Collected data
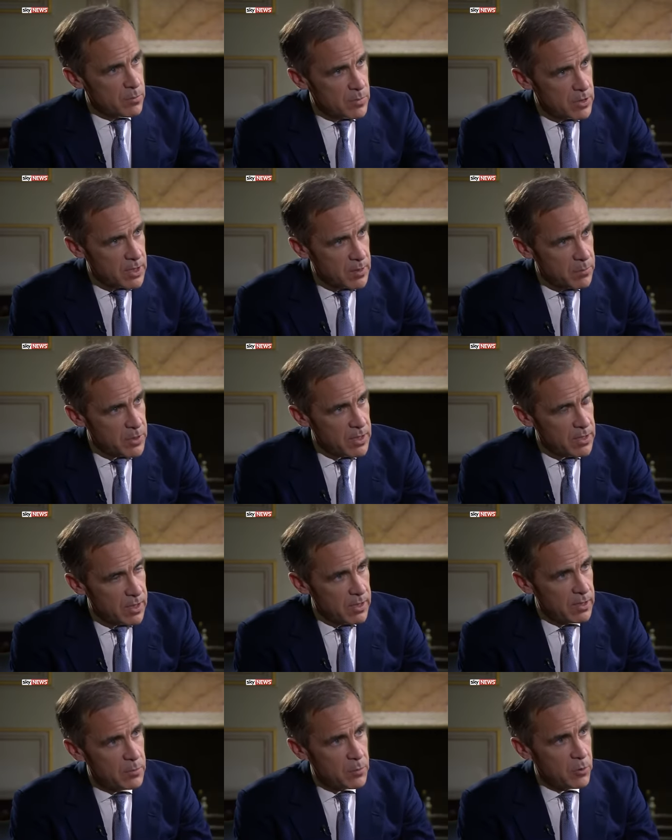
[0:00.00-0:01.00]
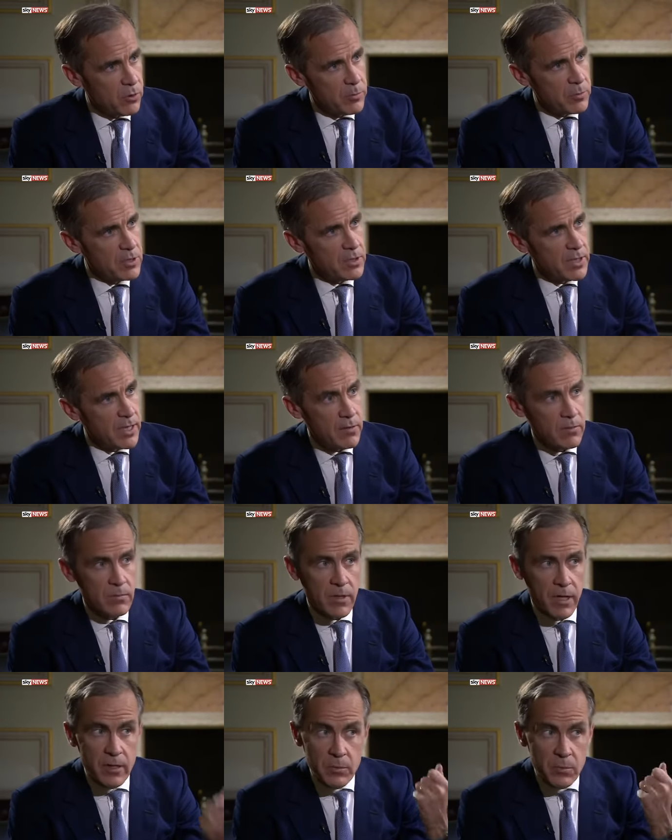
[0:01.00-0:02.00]
keeping unemployment down.
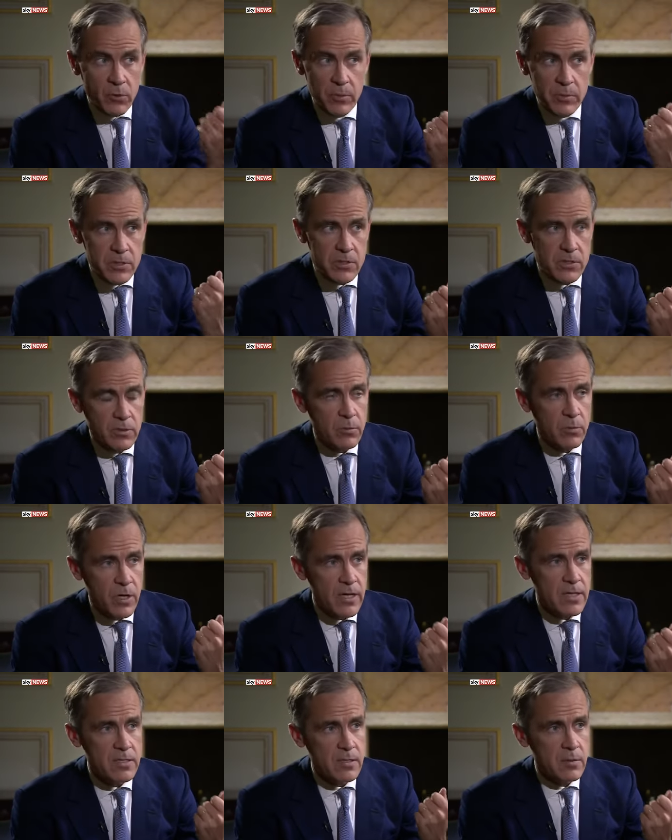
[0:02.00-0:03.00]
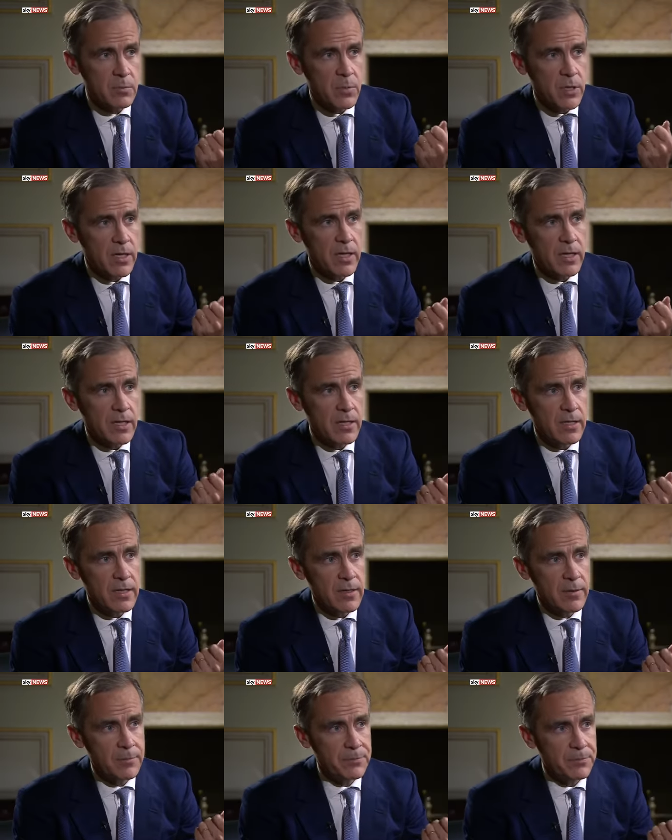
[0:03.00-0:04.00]
Unemployment's still rising by
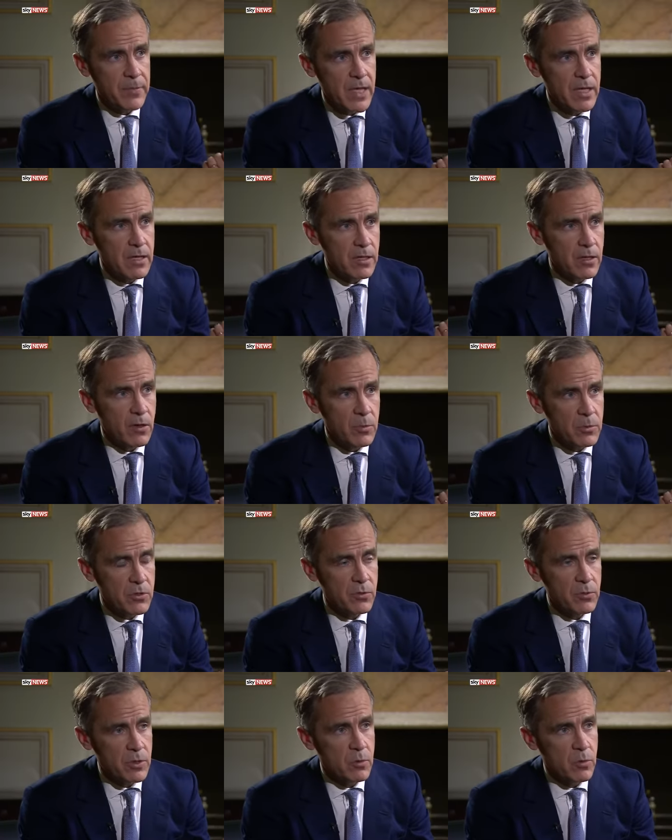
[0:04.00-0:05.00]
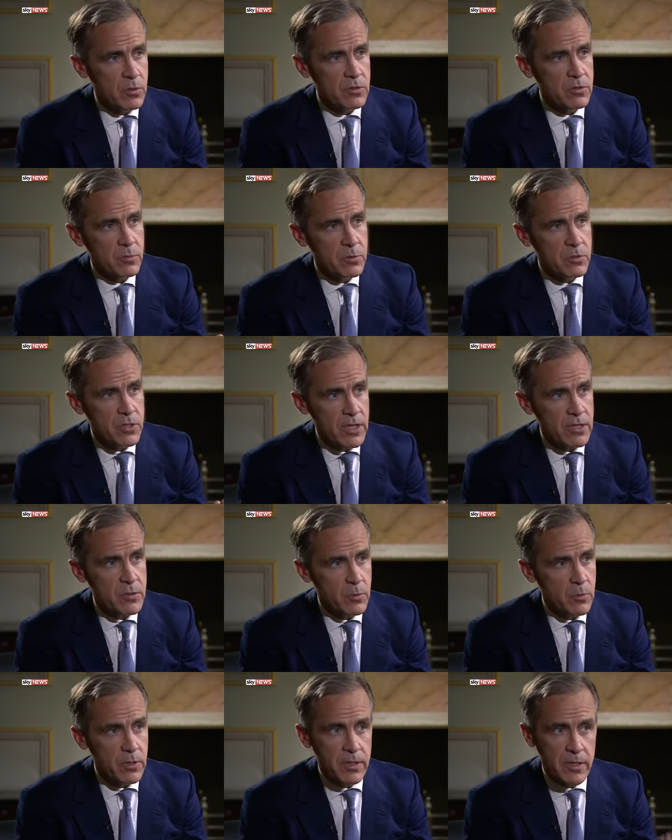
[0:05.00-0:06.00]
almost 0.75
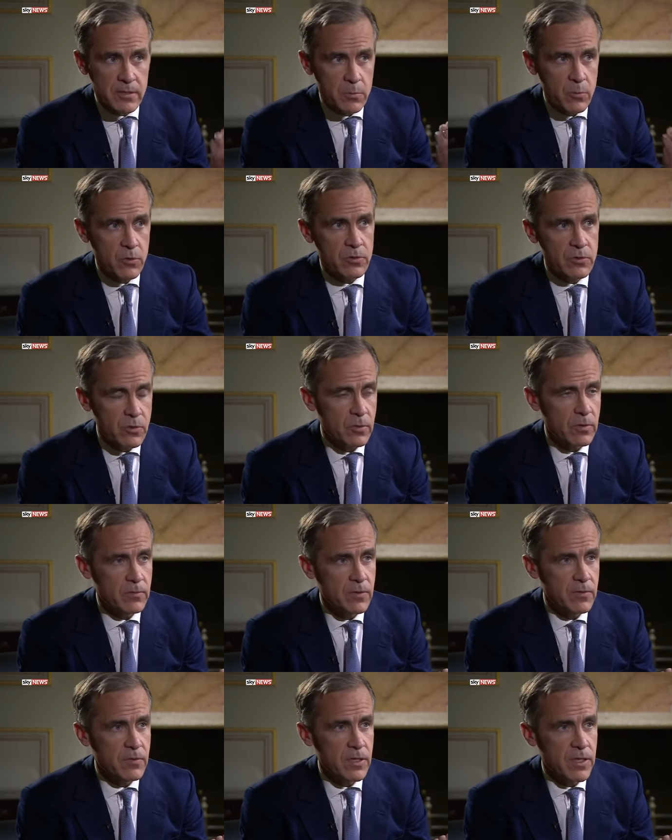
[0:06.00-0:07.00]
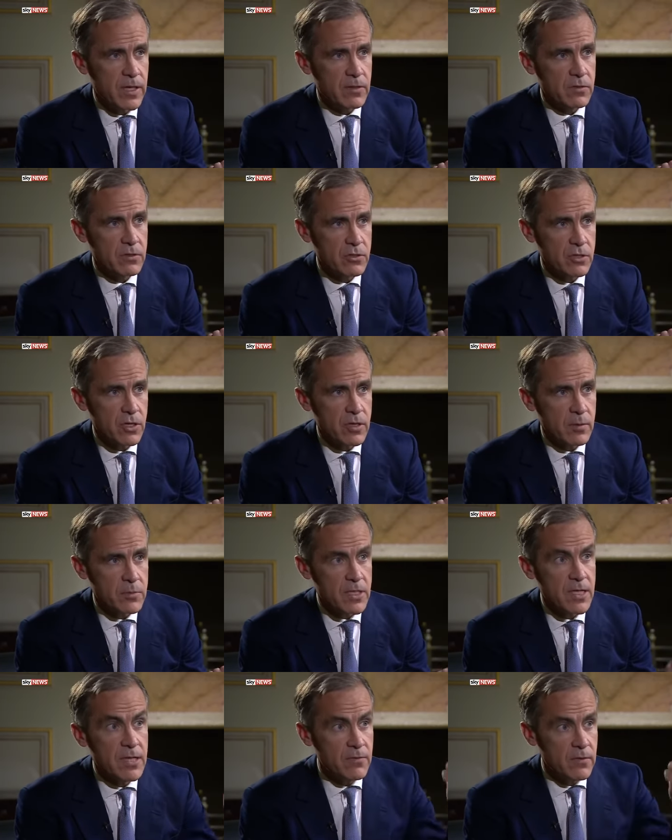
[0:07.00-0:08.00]
percentage point. That's more than 250,000
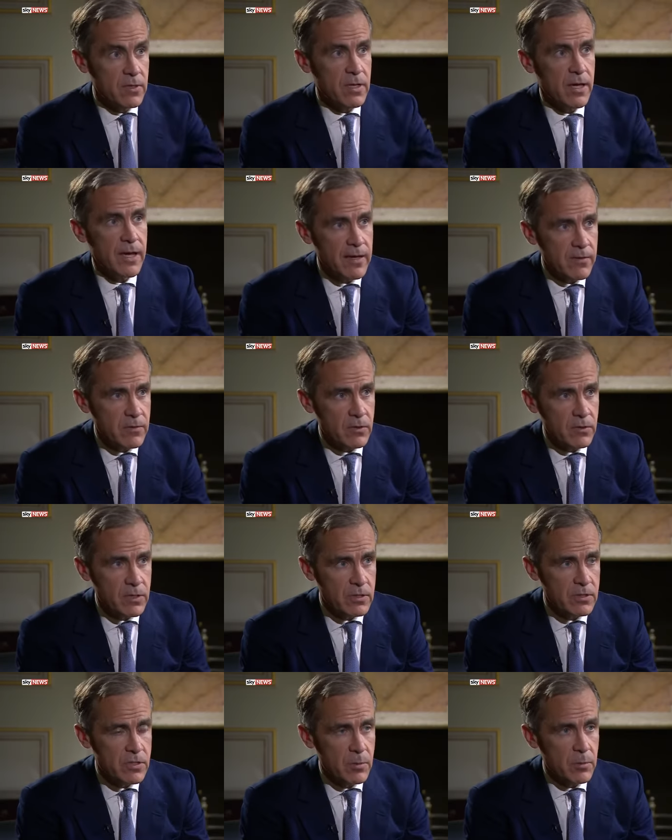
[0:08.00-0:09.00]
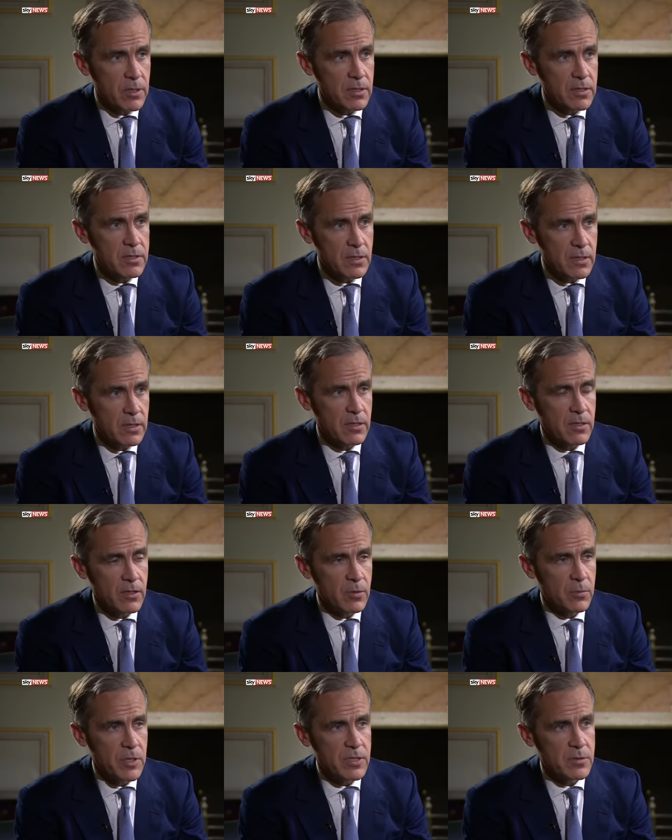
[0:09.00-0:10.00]
jobs, even after the stimulus in
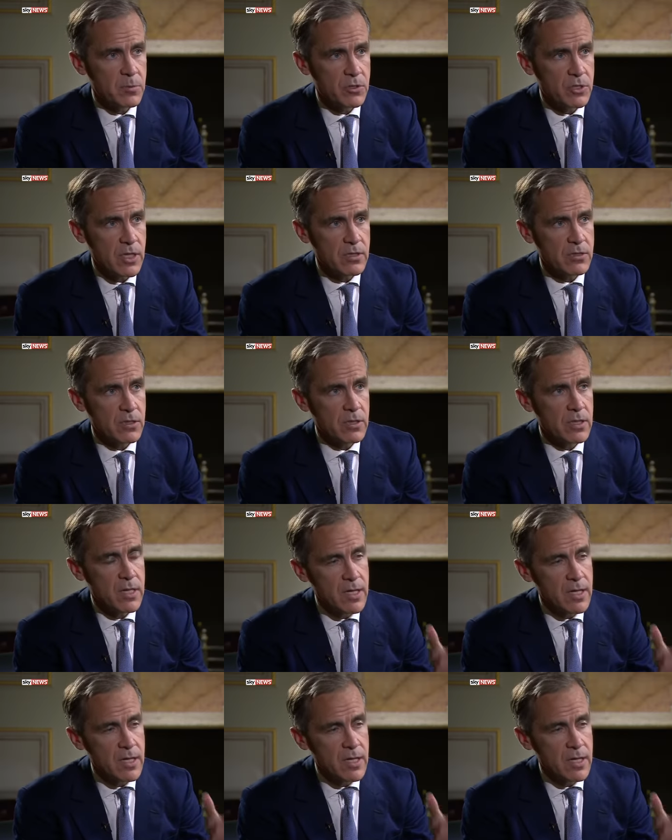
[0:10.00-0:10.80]
our base projection.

What the exercise asks — Your task is to return the lines above, from the first one up to and including the line containing "[0:08.00-0:09.00]", minus any pictures.

Answer to this exercise —
[0:00.00-0:01.00]
[0:01.00-0:02.00]
keeping unemployment down.
[0:02.00-0:03.00]
[0:03.00-0:04.00]
Unemployment's still rising by
[0:04.00-0:05.00]
[0:05.00-0:06.00]
almost 0.75
[0:06.00-0:07.00]
[0:07.00-0:08.00]
percentage point. That's more than 250,000
[0:08.00-0:09.00]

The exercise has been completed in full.